**INPUT DATA:**
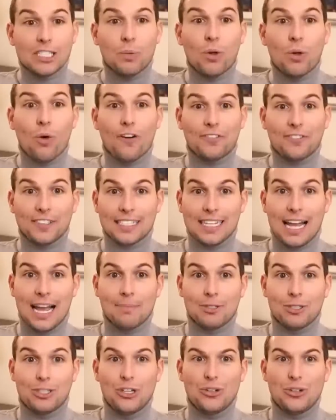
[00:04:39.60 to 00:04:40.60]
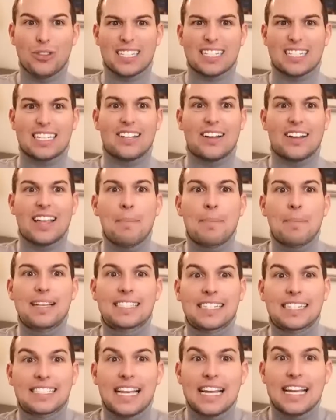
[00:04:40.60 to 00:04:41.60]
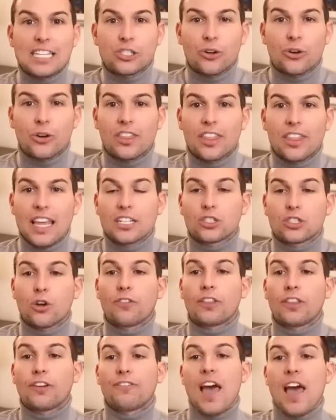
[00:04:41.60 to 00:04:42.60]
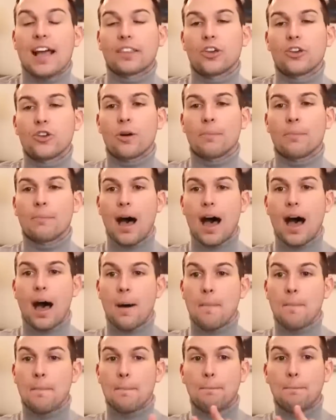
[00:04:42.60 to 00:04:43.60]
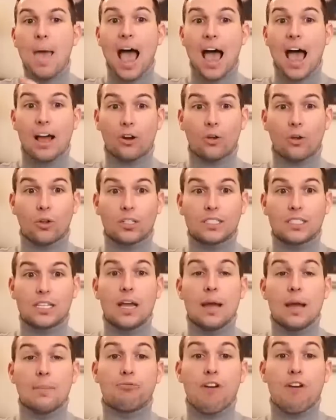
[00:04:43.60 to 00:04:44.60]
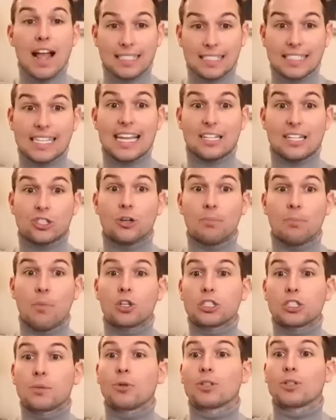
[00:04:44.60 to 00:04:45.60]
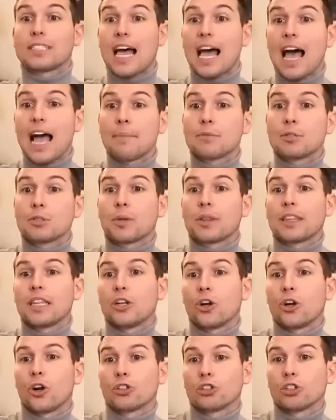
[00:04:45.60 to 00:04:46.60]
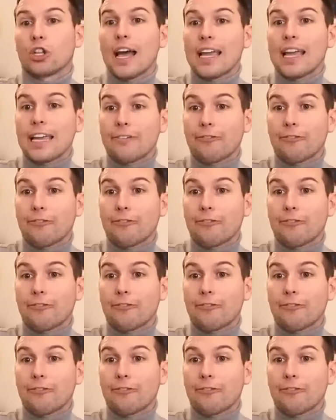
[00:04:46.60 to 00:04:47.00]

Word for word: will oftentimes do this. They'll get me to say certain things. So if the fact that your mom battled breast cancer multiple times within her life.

**WHAT THIS TASK INVOLVES:** Nothing but the lines from the one with "[00:04:43.60 to 00:04:44.60]" through the end of the entries above, both included, should be set down, exactly and without pictures.

**YOUR RESPONSE:**
[00:04:43.60 to 00:04:44.60]
[00:04:44.60 to 00:04:45.60]
[00:04:45.60 to 00:04:46.60]
[00:04:46.60 to 00:04:47.00]

Word for word: will oftentimes do this. They'll get me to say certain things. So if the fact that your mom battled breast cancer multiple times within her life.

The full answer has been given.